Lead researcher Philip D. Butcher, PhD, St George’s, University of London, explains, “The global burden of TB is not improving. Although it is contagious, it is highly treatable. However, affordable diagnostics suitable for use at the point of care are needed to reach the ‘lost millions’. Our TB research group in St George’s has long appreciated the global imperative for better TB diagnosis, and we realized that new technology could provide answers. We see an opportunity by collaborating on a new chip-based technology using dielectrophoresis to selectively isolate Mtb bacilli from sputum samples.”

The researchers describe a prototype lab-on-a-chip microfluidic system called CAPTURE-XT® from QuantuMDx that can process dissolved sputum from patients with suspected TB, capture Mtb bacilli for visual analysis (in lieu of microscopy smears), and provide samples for confirmation. molecular by quantitative PCR (qPCR) and finally for genotypic drug susceptibility analysis. CAPTURE-XT® technology relies on the principle of dielectrophoresis – a rarely used technique that can be adapted to selectively attract or repel certain particles or cells based on their dielectric properties. In this case, the TB-causing Mtb bacteria are specifically captured and concentrated, while the other sputum contents are rinsed away.
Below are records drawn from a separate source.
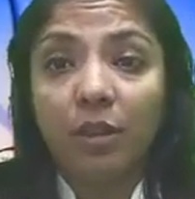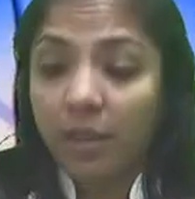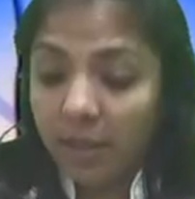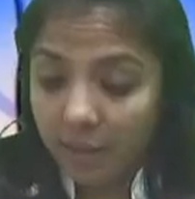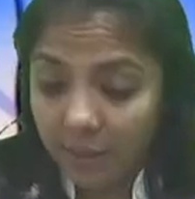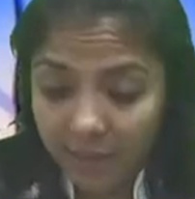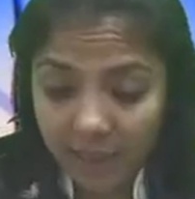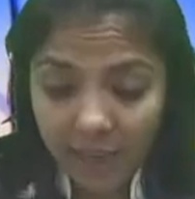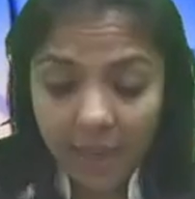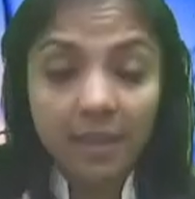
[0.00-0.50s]

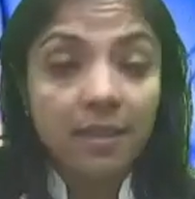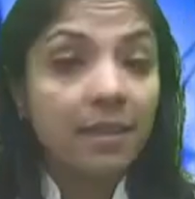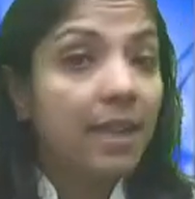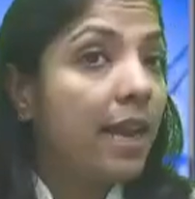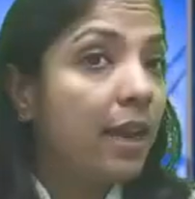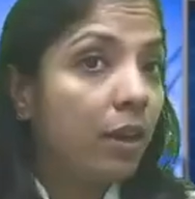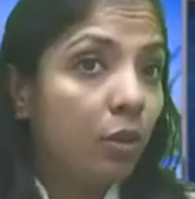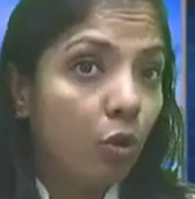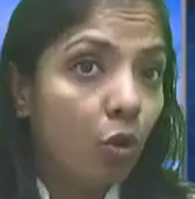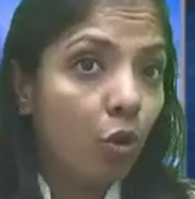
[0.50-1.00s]
They are
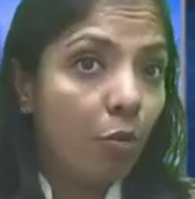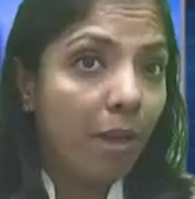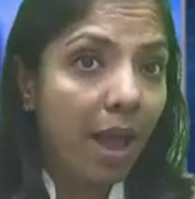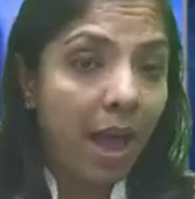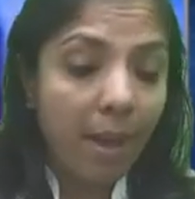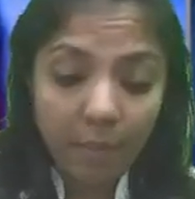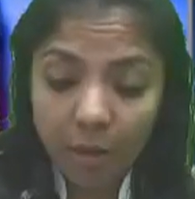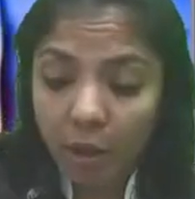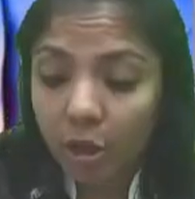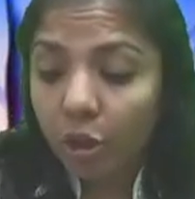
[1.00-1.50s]
saying, no
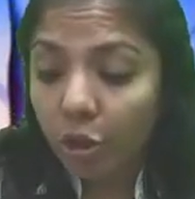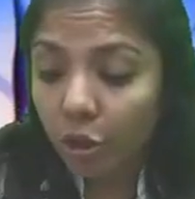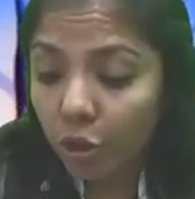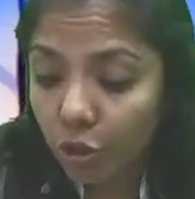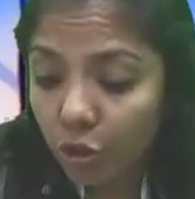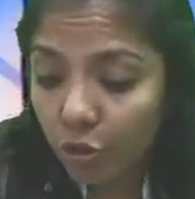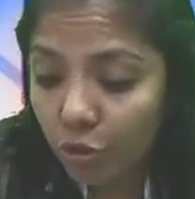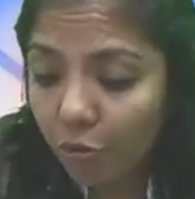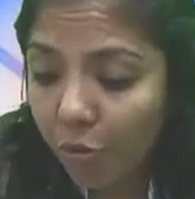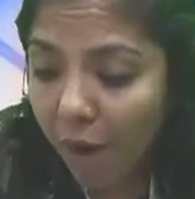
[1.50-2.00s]
ma'am,
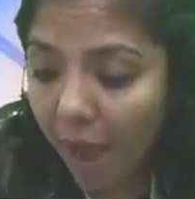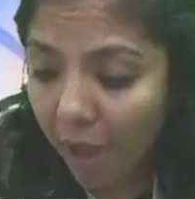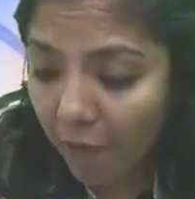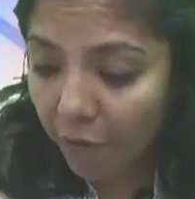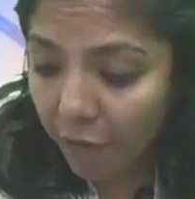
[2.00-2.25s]
you have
After optimization using a panel of 50 characterized sputum samples, prototype performance was assessed by blind screening of 100 characterized sputum samples and a bio-bank provided by the Foundation for Innovative New Diagnostics (FIND).
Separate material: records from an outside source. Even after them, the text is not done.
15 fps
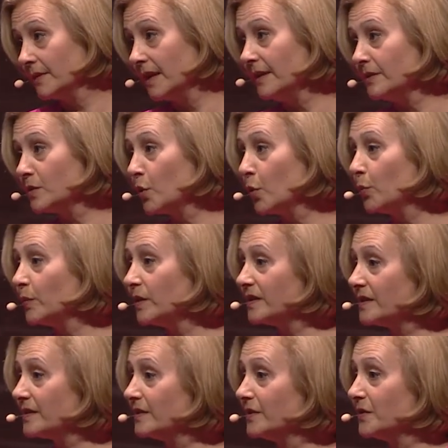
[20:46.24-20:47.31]
Let's hope it
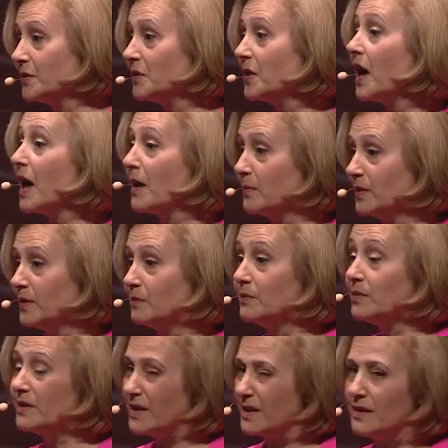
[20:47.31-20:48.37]
doesn't happen,
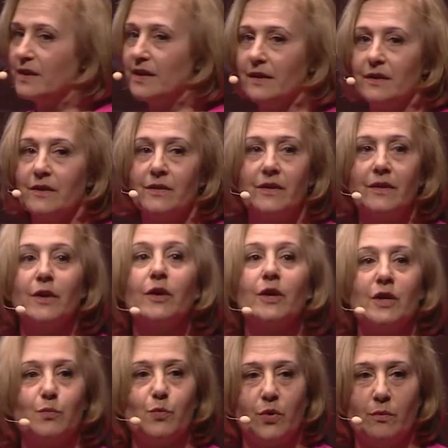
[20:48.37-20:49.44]
but I think
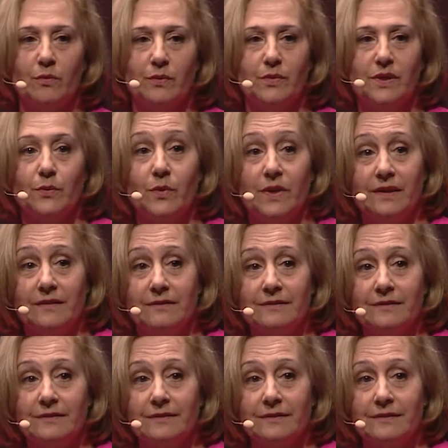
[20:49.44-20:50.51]
it probably will,
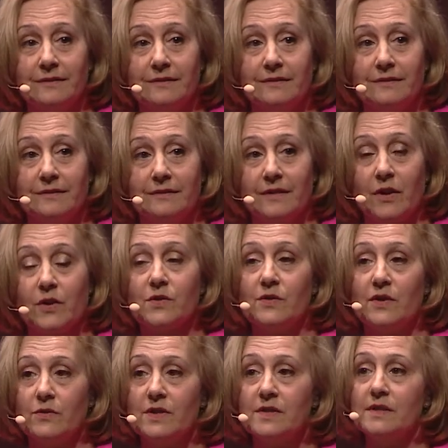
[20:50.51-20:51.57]
because
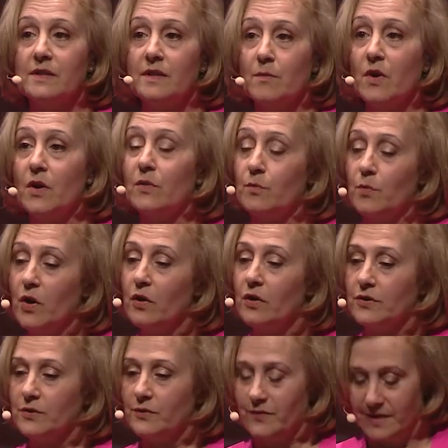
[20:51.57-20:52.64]
there is a
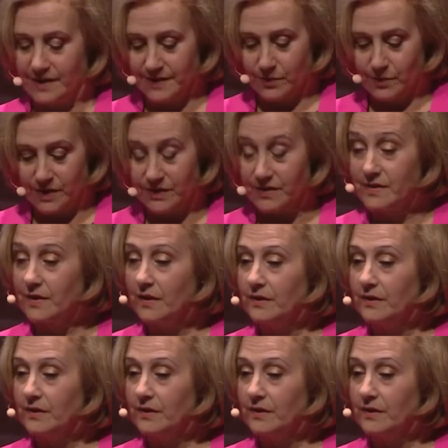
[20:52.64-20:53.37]
part of this which is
The agreement with the culture diagnosis was 100% for smear negative samples and 87% for smear positive samples. From positive AFB samples, the concordance of high load samples is 100%. These results demonstrate the potential of the technology to provide a powerful sample preparation tool that can serve as a front end platform for enhanced molecular detection. This versatile tool can also be applied as a visual detection diagnostic, potentially related to bacterial identification for low-cost screening.

Jonathan O’Halloran, PhD, founder and Chief Executive Officer of QuantuMDx Group Ltd said, “CAPTURE-XT® technology is truly revolutionary and will impact a wide range of diseases from sepsis to oncology (circulating tumor cells). This application is in MTB is truly extraordinary because its extremely low cost and extremely high sensitivity will greatly increase equitable access to quality diagnostics for hundreds of millions of people. This chip-based technology exploits the physiological properties of TB bacteria to be collected specifically into devices so that small amounts can be visualized on chip electrodes and act as visual readouts to replace laboratory-based sputum/microscopic examination methods, which typically have low detection rates and require staff training. laboratory, with molecular-like sensitivity and at a lower cost. Moreover, when used as a front end to downstream cellular, protein and molecular device, the possibilities are virtually endless.”

Professor Butcher concluded, “Co-operation between University-based academic researchers and biotechnology industry scientists provides a way forward for developing new approaches to some of the world’s biggest healthcare challenges, such as TB. This new chip-based technology can provide diagnoses to patients who need them and also, with more accessible case finding, prevent further spread of the disease.”

Co-author Heather Murton, PhD, LEX Diagnostics, Melbourn, UK, and formerly of QuantuMDx Group Ltd, said, “Tuberculosis is one of the oldest challenges facing human health care. this technology has the potential to meet the expectations of a mobile TB diagnosis, and it is exciting to see that seemingly abstract principles of physics are successfully applied to neglected areas of the disease.”

TB is the 13th leading cause of death worldwide, and until COVID-19 was the leading cause of death from a single infectious disease – more than malaria and HIV. Globally it infects 10 million people and kills 1.4 million people every year, 230,000 of them are children.

Diagnostics with increased sensitivity and expanded drug susceptibility testing are also needed to address drug resistance and diagnose cases with a low bacterial burden.